A topic for thought: Why do we prefer the written over the drawn? Is it merely tradition? Because we're "used" to it and any kind of change over this is frightening? 

We came to a consensus that there are something like two worlds of pictures and words and two levels each to Gaiman's graphic novel. There are the instantaneous recognition of the pictures and words. Then there are the deeper levels of complex understanding from the drawn and the written. 

We moved on to the discussion of thought bubbles. Why are they not dignified? What is the significance of them? Third person omniscient  narration seems old-fashioned, coming from a time in which we believed the God's-Eye-View was obtainable. Now we read partial narration, or third-person limited narrative. Is this an approach attempting to imitate reality?

We looked specifically at the beginning page (the one right after the plastic cover and before the introduction and title page) and its contents. Why are these quotes here? Why is this picture here and blurred and obscure? What is that "A" doing there? What do the text and pictures mean for the rest of the novel?

We examined p.130 and how the ambiguity of identity from the text is reinforced and even created by the images. The women fade into each other. No text box is specifically attached to them. The text are in captions, not word balloons. Boundaries are breaking down, there is a sense of fluidity.

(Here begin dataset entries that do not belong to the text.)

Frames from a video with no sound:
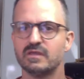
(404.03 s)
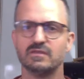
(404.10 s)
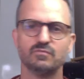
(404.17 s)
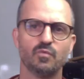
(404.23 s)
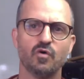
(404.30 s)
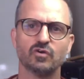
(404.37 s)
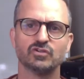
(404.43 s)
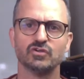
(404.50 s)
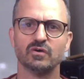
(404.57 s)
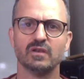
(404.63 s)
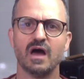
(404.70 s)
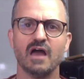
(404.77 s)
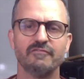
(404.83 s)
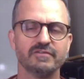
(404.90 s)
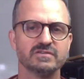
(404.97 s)
walked your
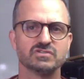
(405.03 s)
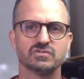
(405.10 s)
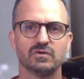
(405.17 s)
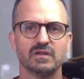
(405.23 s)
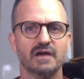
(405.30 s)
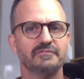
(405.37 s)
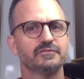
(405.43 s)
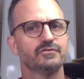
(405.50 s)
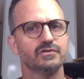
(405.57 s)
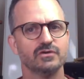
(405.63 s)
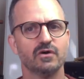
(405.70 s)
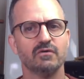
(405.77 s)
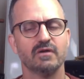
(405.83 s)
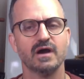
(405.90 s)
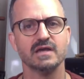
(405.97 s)
life and saw life through
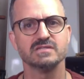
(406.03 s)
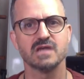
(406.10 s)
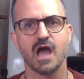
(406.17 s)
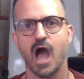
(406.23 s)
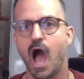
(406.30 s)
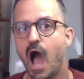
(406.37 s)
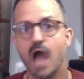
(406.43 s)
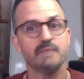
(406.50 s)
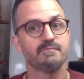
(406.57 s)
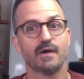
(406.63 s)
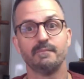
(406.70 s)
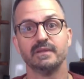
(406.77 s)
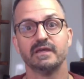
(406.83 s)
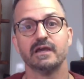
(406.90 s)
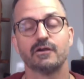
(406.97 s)
your eyes, I'd
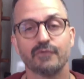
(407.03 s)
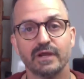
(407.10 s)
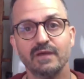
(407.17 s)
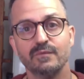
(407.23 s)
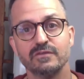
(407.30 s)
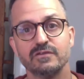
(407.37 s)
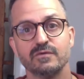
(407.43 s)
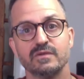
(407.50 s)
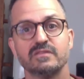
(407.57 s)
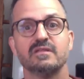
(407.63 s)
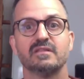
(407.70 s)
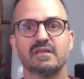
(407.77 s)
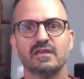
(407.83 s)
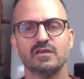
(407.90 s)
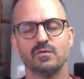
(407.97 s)
probably agree with you and
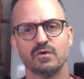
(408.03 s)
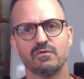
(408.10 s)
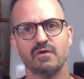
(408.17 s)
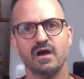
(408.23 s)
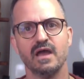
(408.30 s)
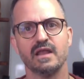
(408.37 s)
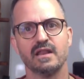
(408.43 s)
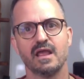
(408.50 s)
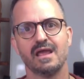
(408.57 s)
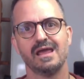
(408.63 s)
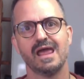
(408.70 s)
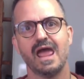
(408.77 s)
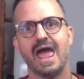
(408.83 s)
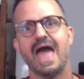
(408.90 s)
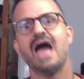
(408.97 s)
think that you were right.
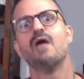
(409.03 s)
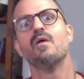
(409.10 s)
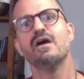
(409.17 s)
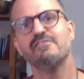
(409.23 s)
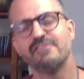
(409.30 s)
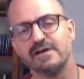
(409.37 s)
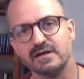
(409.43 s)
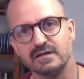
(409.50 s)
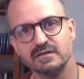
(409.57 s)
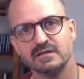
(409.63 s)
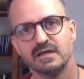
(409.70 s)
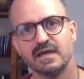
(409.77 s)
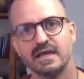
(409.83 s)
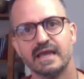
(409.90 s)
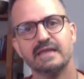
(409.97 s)
However,
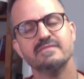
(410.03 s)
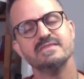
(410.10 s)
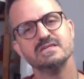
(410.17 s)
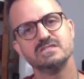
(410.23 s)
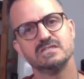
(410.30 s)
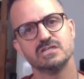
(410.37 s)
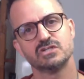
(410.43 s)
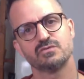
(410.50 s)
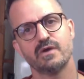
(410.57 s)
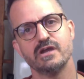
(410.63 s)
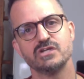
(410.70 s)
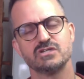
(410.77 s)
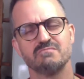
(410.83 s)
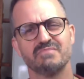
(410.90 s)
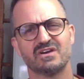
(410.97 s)
in this
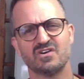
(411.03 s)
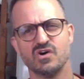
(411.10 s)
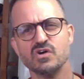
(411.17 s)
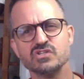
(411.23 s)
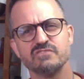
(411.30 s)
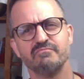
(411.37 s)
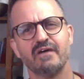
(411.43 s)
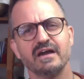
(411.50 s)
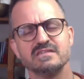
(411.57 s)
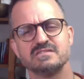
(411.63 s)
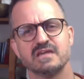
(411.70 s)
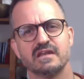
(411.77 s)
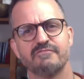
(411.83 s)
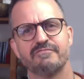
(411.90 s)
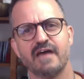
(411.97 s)
situation, because of my
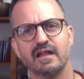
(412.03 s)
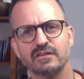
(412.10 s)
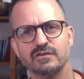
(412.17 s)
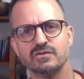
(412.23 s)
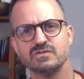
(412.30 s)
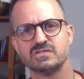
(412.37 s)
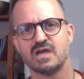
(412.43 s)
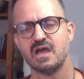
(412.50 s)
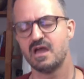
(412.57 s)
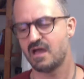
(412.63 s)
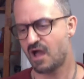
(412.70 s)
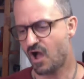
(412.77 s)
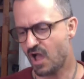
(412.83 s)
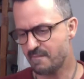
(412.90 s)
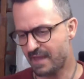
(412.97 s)
set of values,
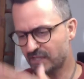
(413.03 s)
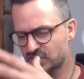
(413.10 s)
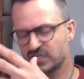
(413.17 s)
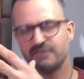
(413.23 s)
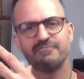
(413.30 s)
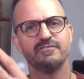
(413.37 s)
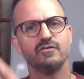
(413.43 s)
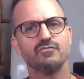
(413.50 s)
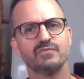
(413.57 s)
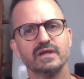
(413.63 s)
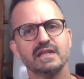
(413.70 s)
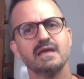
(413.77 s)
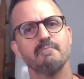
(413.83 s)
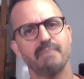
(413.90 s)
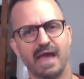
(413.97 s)
I'm actually feel
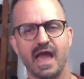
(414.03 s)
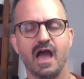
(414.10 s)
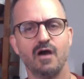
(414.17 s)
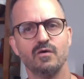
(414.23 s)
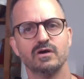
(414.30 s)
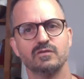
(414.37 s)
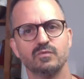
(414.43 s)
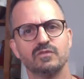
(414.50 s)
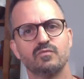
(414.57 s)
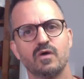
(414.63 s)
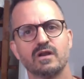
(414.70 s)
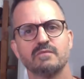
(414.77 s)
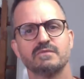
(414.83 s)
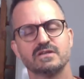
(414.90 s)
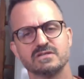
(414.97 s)
really empowered with what
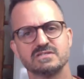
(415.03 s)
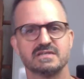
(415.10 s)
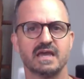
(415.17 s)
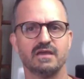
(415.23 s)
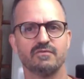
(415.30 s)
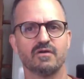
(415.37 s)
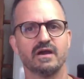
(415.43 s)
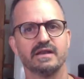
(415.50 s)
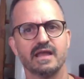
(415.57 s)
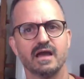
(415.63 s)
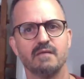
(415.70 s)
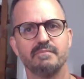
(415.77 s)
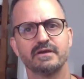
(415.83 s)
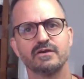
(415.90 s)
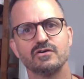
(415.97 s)
I'm going to say right now
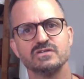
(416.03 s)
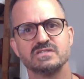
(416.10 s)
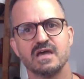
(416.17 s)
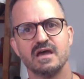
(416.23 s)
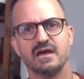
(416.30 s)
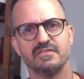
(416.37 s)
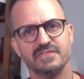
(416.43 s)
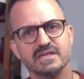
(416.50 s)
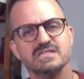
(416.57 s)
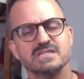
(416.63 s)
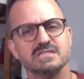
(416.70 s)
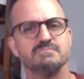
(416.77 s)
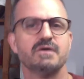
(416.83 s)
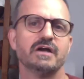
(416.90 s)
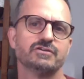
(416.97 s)
because this
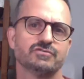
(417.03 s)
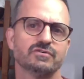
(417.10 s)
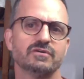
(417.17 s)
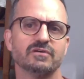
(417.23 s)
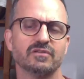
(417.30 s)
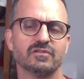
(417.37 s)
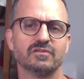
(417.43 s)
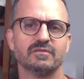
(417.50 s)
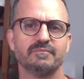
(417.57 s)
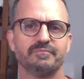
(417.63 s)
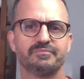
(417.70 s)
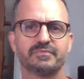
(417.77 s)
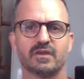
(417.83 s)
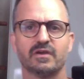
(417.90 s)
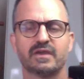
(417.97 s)
is my truth.
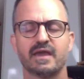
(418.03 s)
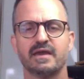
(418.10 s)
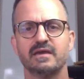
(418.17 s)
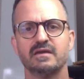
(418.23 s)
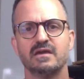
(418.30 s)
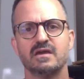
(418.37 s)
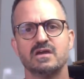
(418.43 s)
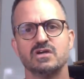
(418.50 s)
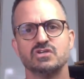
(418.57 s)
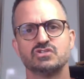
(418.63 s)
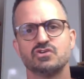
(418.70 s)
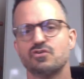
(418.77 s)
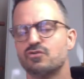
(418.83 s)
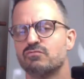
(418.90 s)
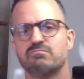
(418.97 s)
Okay?
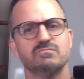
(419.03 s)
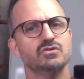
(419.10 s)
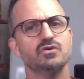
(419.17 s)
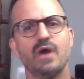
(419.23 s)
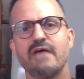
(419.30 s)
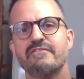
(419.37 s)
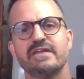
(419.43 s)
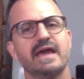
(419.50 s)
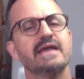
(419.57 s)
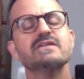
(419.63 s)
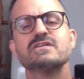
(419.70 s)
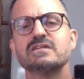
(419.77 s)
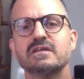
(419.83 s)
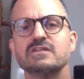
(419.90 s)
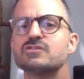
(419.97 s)
So you haven't
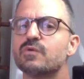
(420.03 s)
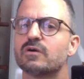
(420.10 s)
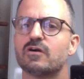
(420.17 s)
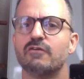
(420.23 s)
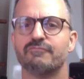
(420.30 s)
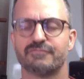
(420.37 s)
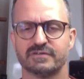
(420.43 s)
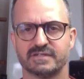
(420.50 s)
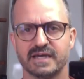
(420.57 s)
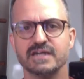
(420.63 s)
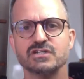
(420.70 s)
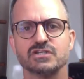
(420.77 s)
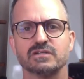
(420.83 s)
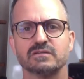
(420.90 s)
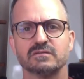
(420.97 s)
entered into a
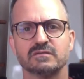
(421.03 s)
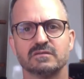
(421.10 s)
confrontation.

Anne brought Essay: Coloring America which emphasizes the visual language as a more efficient means of communication than written (like Scott McCloud). Time is spacialized in boxes. Comics rely on stereotypes for their readers to identity with a main character.

Next was an essay in a literary journal which focused on Neil Gaiman graphic narratives. It proclaimed that because images are drawn and are not photos, this allows for the illustration of the fantastic and/or unreal. Dreams for Gaiman are the shadow and the seed of reality.

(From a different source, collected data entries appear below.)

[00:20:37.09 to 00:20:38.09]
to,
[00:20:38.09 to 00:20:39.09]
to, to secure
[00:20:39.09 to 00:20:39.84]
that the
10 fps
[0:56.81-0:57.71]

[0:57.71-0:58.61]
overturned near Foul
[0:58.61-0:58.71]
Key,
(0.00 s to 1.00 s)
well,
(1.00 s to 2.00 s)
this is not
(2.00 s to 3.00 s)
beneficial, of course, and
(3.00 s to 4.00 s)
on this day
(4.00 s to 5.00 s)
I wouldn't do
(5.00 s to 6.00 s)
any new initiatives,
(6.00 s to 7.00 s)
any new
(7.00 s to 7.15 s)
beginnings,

A Richard Walsh essay was also looked at. An important point was that narrative cannot be medium independent. Dreams are also a proto-fiction (and we added proto-reality). Dreams by virtue of being dreamed are real because they mean something to the dreamer.

jrlewis brought that the axis of reality goes directly through egotistical places like beads (little worlds of individual moments) through a necklace (stringed together through the self).little world

little worlds

Anne took us back to Scott McCloud in a quote she thought pertained to both texts and comics. 

"Shouldn't stories dictate form, not the other way around?"

According to McCloud, comics are not a new form of art, they merely construct themselves (or parody because they are building off of the old forms?) similarly to pre-print forms of writing. Could comics than be like the world literature that Wai Chee Dimmock craved?

We asked ourselves what "A Game Of You" meant. We came up with:

A journey of discovery

How someone defines you

A game of existence 

Why is it a game? What arbitrary rules are governing us? Who is the ultimate source of these rules? It was pointed out that in this universe, there seems to be no final hierarchy who sets the universal (final, set in stone) rules. The characters deal with conflicting and nonsensical rules (the moon doesn't recognize Wanda as a woman, but Death does). 

You also implies a dialog. Is this not a story of the characters, but a story of the reader?

We talked about reality consisting of multiple universes not entirely unlike the physics proposition, but everyone's personal reality is one of the multiple universe, and (as Barbie mentions to Wanda's grave) each one of us has multiple realities within those.